►

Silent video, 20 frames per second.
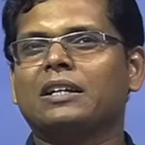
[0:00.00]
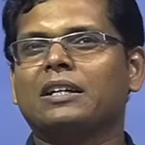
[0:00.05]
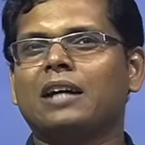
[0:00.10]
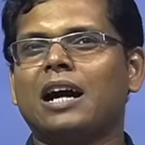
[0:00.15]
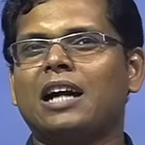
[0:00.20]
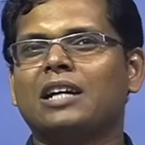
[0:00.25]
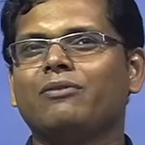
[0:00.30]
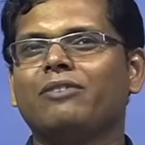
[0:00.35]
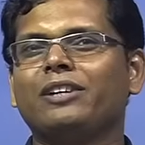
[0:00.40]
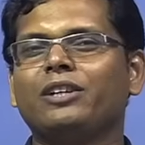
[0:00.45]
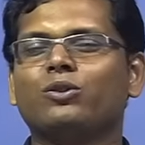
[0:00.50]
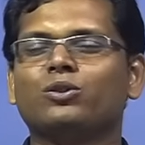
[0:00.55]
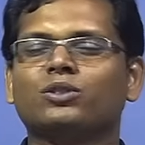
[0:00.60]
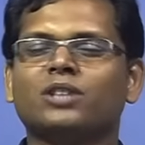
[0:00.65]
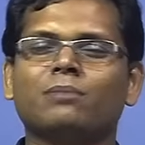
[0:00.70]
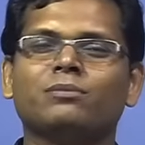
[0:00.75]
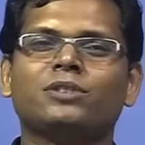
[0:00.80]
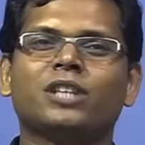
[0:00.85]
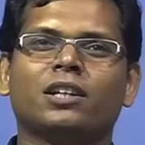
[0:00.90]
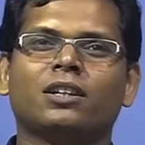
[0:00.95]
can't we do
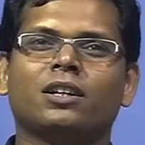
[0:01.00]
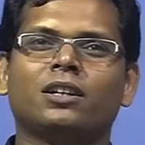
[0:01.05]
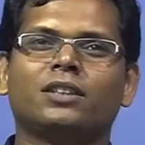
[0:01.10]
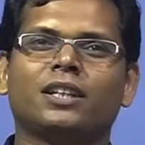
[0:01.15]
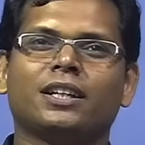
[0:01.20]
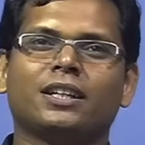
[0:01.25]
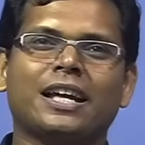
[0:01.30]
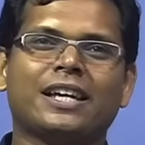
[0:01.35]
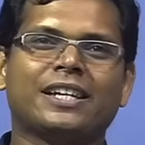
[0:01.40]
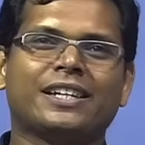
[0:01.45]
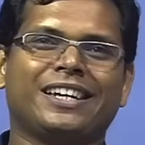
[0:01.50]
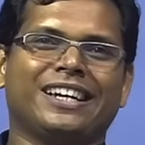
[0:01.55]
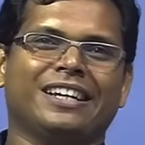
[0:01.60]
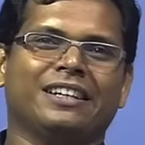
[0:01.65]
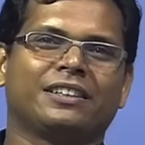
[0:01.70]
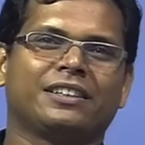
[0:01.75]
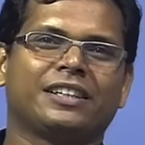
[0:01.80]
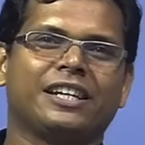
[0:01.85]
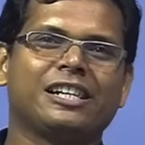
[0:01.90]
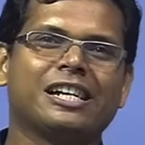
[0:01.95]
some general thing like k?
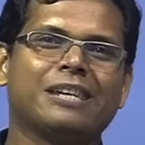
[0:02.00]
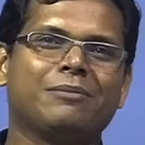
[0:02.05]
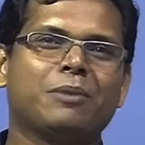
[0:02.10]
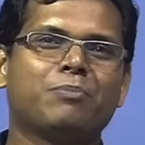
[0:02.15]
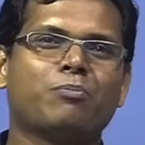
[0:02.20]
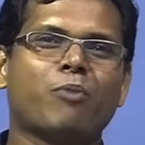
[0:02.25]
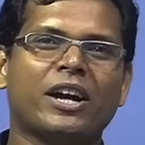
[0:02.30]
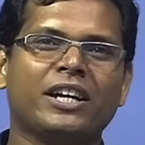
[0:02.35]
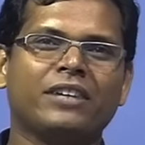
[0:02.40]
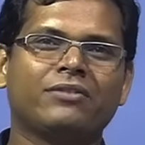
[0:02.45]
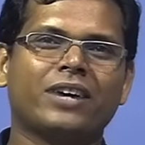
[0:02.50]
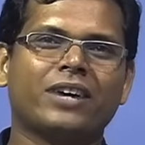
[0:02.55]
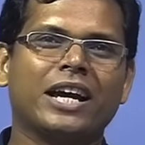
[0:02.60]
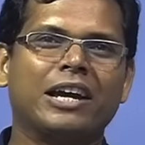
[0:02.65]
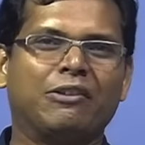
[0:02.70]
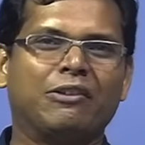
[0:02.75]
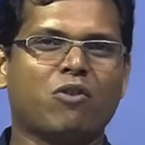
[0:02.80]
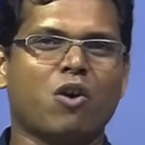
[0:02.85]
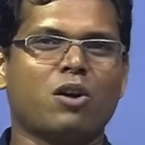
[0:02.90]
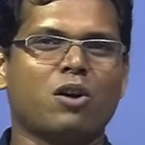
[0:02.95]
K can be
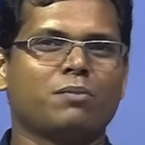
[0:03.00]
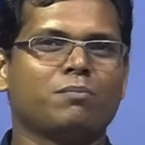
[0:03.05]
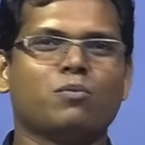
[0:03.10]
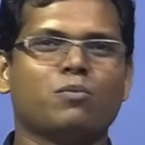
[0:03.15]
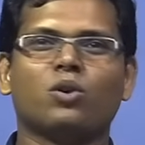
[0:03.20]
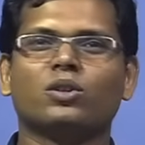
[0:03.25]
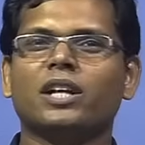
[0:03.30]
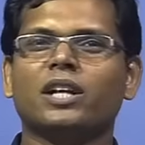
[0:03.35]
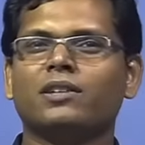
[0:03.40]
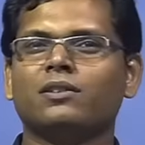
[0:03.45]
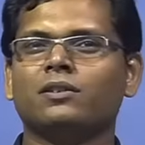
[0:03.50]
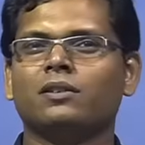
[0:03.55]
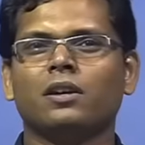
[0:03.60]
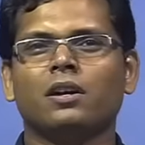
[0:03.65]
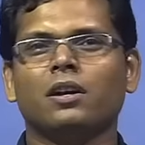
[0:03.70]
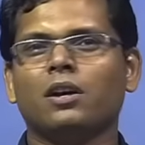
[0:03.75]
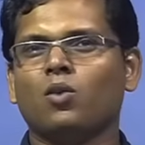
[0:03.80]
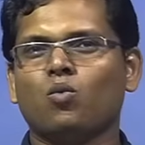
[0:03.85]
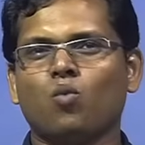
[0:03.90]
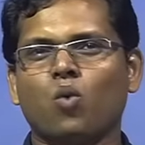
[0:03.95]
0.5 or more than
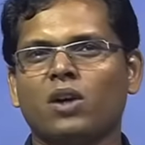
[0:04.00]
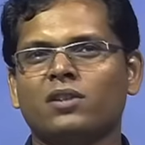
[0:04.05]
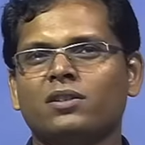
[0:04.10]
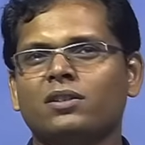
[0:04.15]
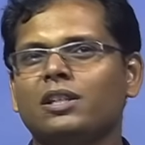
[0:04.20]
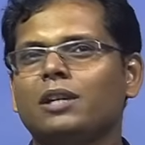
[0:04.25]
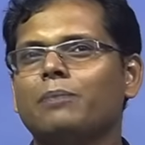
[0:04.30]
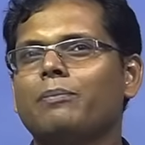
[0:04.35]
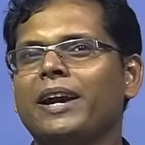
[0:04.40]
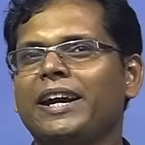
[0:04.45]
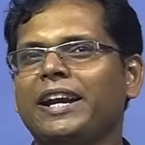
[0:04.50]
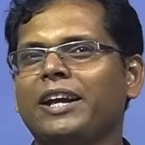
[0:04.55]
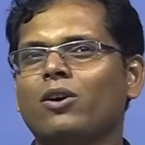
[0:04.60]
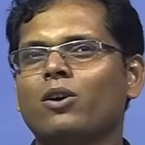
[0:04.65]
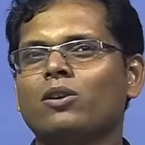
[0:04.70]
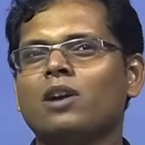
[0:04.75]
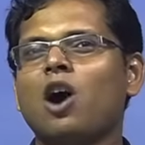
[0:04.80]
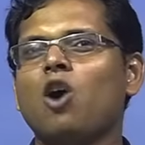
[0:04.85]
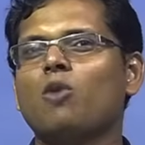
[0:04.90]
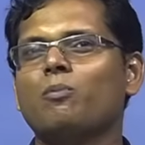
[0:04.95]
1 depending
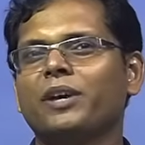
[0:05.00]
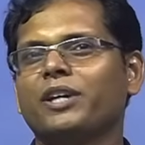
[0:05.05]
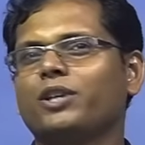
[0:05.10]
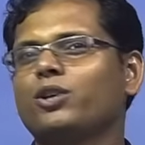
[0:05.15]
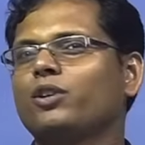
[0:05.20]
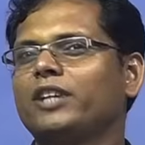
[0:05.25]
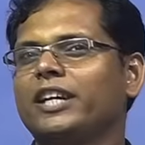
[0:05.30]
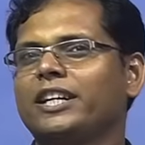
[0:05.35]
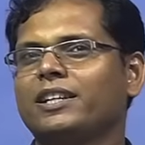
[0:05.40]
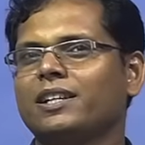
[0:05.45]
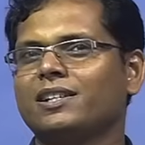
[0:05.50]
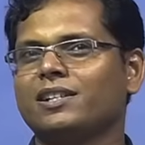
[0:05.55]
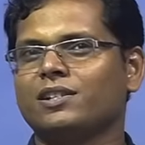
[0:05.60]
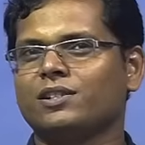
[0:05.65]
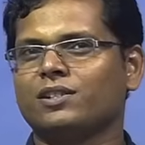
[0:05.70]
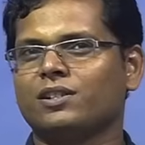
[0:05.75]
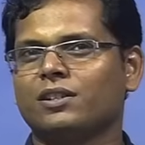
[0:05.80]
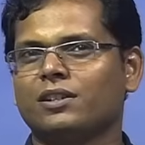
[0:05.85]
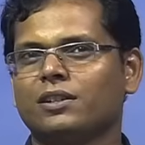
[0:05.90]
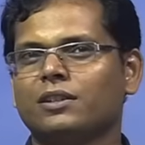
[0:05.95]
on how big your data
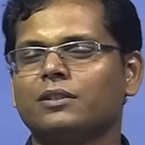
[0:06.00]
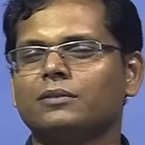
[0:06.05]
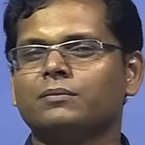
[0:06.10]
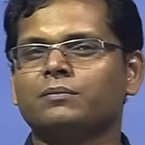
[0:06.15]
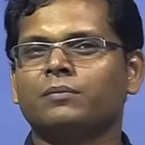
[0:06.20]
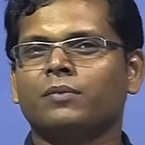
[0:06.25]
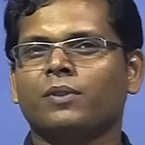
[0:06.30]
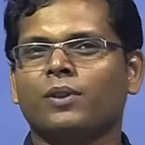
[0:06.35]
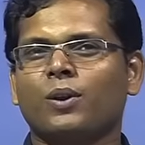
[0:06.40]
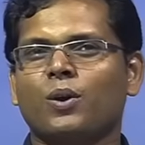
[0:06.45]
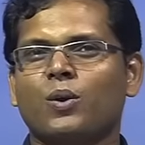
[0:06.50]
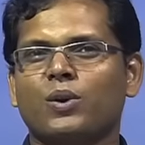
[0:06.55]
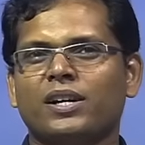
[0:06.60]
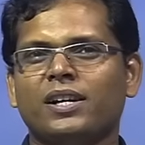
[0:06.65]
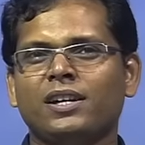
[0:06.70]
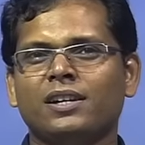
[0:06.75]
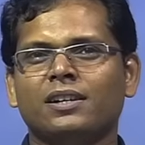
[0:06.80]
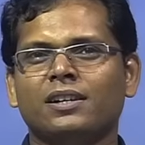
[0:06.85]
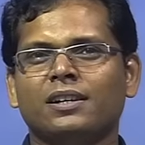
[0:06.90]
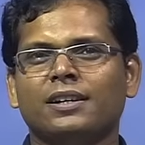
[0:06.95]
is. Okay,
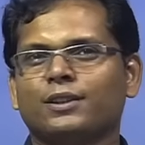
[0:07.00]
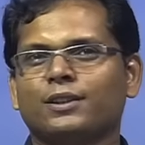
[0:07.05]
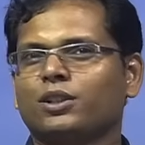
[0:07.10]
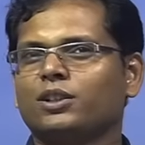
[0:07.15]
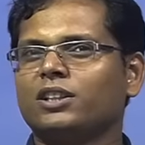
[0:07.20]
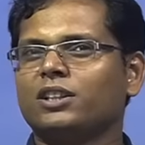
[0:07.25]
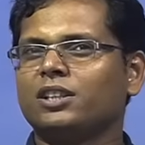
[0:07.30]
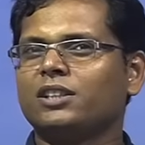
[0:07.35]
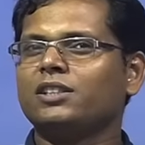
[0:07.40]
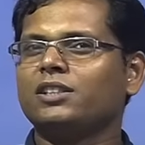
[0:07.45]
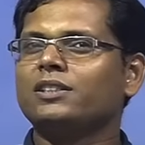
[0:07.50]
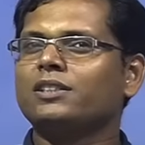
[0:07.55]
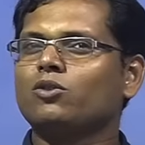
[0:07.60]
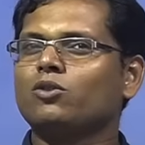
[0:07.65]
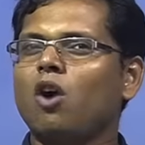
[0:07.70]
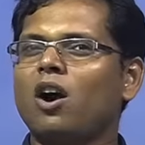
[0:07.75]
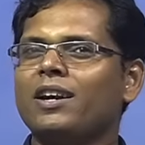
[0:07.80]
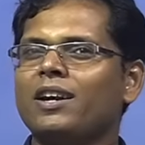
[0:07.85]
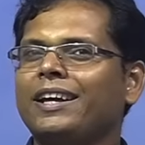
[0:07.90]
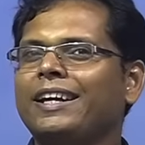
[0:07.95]
so this is
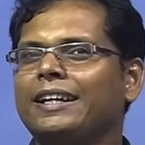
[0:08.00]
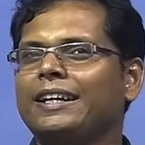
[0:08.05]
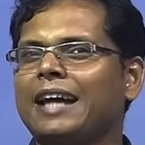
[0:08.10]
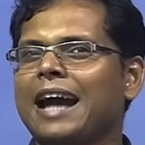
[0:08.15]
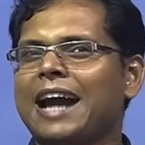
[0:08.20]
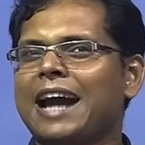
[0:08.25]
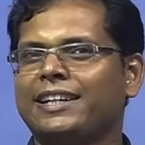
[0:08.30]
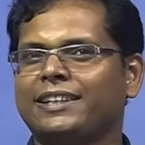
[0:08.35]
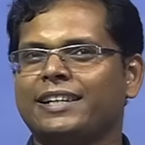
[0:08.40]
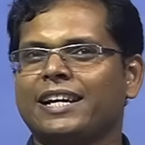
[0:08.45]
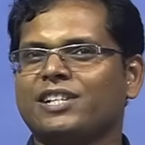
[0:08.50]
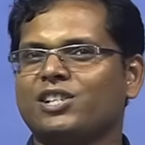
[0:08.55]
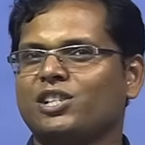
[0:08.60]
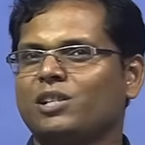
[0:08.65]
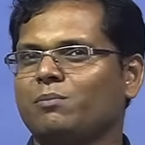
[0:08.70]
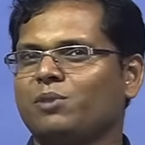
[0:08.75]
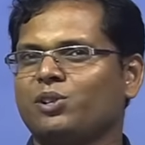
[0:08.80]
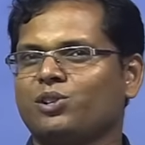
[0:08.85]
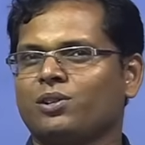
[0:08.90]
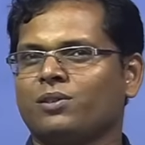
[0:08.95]
called ad k
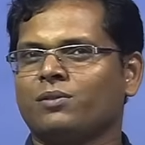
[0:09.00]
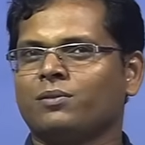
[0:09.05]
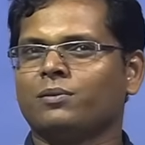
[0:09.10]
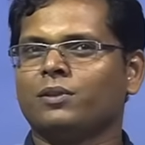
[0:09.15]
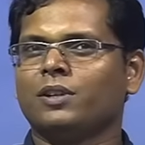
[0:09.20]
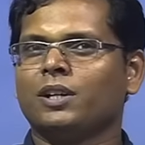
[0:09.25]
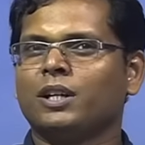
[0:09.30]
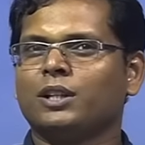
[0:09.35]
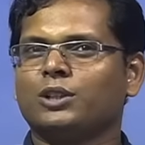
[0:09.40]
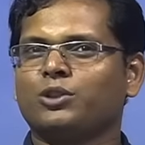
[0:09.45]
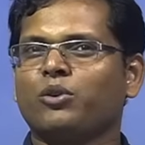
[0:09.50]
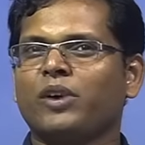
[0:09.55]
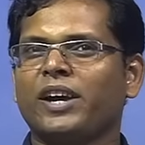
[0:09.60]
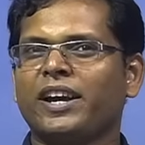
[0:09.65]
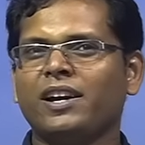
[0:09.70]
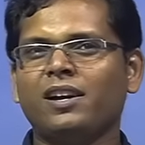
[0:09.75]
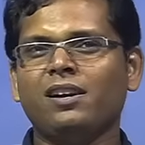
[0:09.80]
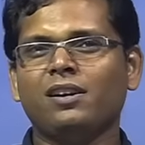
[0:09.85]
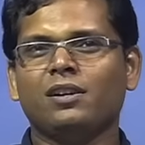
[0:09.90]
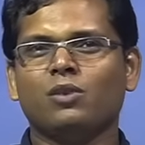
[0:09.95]
estimation. So
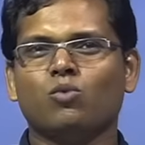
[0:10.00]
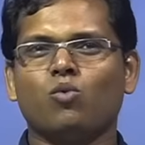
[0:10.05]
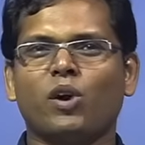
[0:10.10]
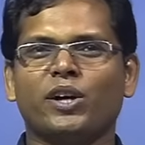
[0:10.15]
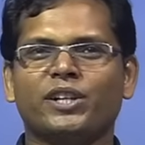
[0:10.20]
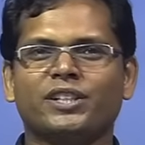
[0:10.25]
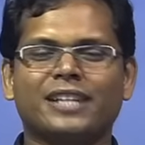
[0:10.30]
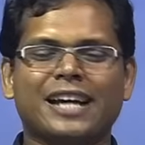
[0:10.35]
here what is the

◄

• Exercise description:
Write out the material exactly, excluding pictures.

• Output of the exercise:
Silent video, 20 frames per second.
[0:00.00]
[0:00.05]
[0:00.10]
[0:00.15]
[0:00.20]
[0:00.25]
[0:00.30]
[0:00.35]
[0:00.40]
[0:00.45]
[0:00.50]
[0:00.55]
[0:00.60]
[0:00.65]
[0:00.70]
[0:00.75]
[0:00.80]
[0:00.85]
[0:00.90]
[0:00.95]
can't we do
[0:01.00]
[0:01.05]
[0:01.10]
[0:01.15]
[0:01.20]
[0:01.25]
[0:01.30]
[0:01.35]
[0:01.40]
[0:01.45]
[0:01.50]
[0:01.55]
[0:01.60]
[0:01.65]
[0:01.70]
[0:01.75]
[0:01.80]
[0:01.85]
[0:01.90]
[0:01.95]
some general thing like k?
[0:02.00]
[0:02.05]
[0:02.10]
[0:02.15]
[0:02.20]
[0:02.25]
[0:02.30]
[0:02.35]
[0:02.40]
[0:02.45]
[0:02.50]
[0:02.55]
[0:02.60]
[0:02.65]
[0:02.70]
[0:02.75]
[0:02.80]
[0:02.85]
[0:02.90]
[0:02.95]
K can be
[0:03.00]
[0:03.05]
[0:03.10]
[0:03.15]
[0:03.20]
[0:03.25]
[0:03.30]
[0:03.35]
[0:03.40]
[0:03.45]
[0:03.50]
[0:03.55]
[0:03.60]
[0:03.65]
[0:03.70]
[0:03.75]
[0:03.80]
[0:03.85]
[0:03.90]
[0:03.95]
0.5 or more than
[0:04.00]
[0:04.05]
[0:04.10]
[0:04.15]
[0:04.20]
[0:04.25]
[0:04.30]
[0:04.35]
[0:04.40]
[0:04.45]
[0:04.50]
[0:04.55]
[0:04.60]
[0:04.65]
[0:04.70]
[0:04.75]
[0:04.80]
[0:04.85]
[0:04.90]
[0:04.95]
1 depending
[0:05.00]
[0:05.05]
[0:05.10]
[0:05.15]
[0:05.20]
[0:05.25]
[0:05.30]
[0:05.35]
[0:05.40]
[0:05.45]
[0:05.50]
[0:05.55]
[0:05.60]
[0:05.65]
[0:05.70]
[0:05.75]
[0:05.80]
[0:05.85]
[0:05.90]
[0:05.95]
on how big your data
[0:06.00]
[0:06.05]
[0:06.10]
[0:06.15]
[0:06.20]
[0:06.25]
[0:06.30]
[0:06.35]
[0:06.40]
[0:06.45]
[0:06.50]
[0:06.55]
[0:06.60]
[0:06.65]
[0:06.70]
[0:06.75]
[0:06.80]
[0:06.85]
[0:06.90]
[0:06.95]
is. Okay,
[0:07.00]
[0:07.05]
[0:07.10]
[0:07.15]
[0:07.20]
[0:07.25]
[0:07.30]
[0:07.35]
[0:07.40]
[0:07.45]
[0:07.50]
[0:07.55]
[0:07.60]
[0:07.65]
[0:07.70]
[0:07.75]
[0:07.80]
[0:07.85]
[0:07.90]
[0:07.95]
so this is
[0:08.00]
[0:08.05]
[0:08.10]
[0:08.15]
[0:08.20]
[0:08.25]
[0:08.30]
[0:08.35]
[0:08.40]
[0:08.45]
[0:08.50]
[0:08.55]
[0:08.60]
[0:08.65]
[0:08.70]
[0:08.75]
[0:08.80]
[0:08.85]
[0:08.90]
[0:08.95]
called ad k
[0:09.00]
[0:09.05]
[0:09.10]
[0:09.15]
[0:09.20]
[0:09.25]
[0:09.30]
[0:09.35]
[0:09.40]
[0:09.45]
[0:09.50]
[0:09.55]
[0:09.60]
[0:09.65]
[0:09.70]
[0:09.75]
[0:09.80]
[0:09.85]
[0:09.90]
[0:09.95]
estimation. So
[0:10.00]
[0:10.05]
[0:10.10]
[0:10.15]
[0:10.20]
[0:10.25]
[0:10.30]
[0:10.35]
here what is the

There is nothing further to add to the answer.